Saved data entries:

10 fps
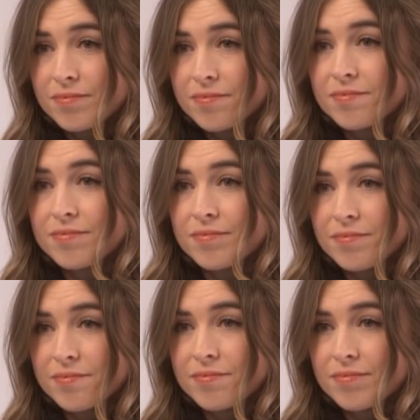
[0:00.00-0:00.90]
that we
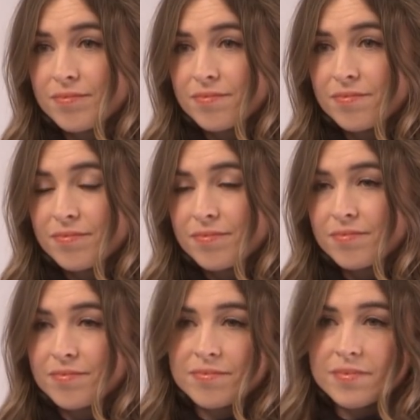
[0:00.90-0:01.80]
support one another
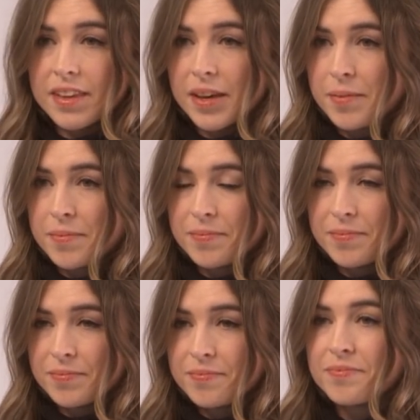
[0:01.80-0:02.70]
and look after one
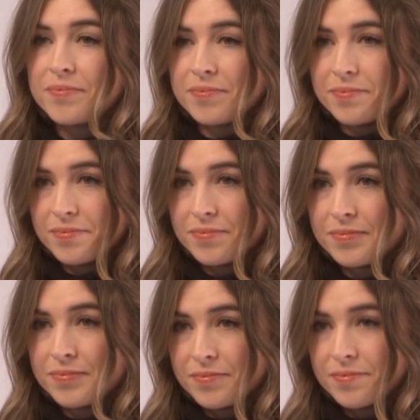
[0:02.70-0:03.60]
another and
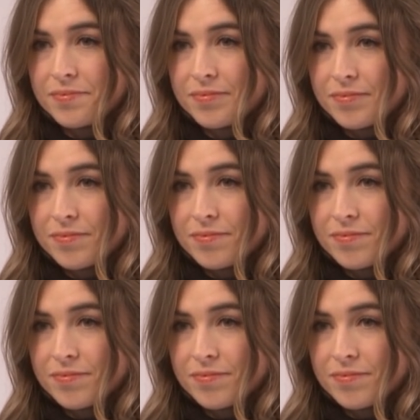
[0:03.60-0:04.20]
speak to one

Exercise: A word-for-word copy is needed of the lines from the line holding "[0:00.00-0:00.90]" through the end of the records, both included, excluding every picture.

Expected answer:
[0:00.00-0:00.90]
that we
[0:00.90-0:01.80]
support one another
[0:01.80-0:02.70]
and look after one
[0:02.70-0:03.60]
another and
[0:03.60-0:04.20]
speak to one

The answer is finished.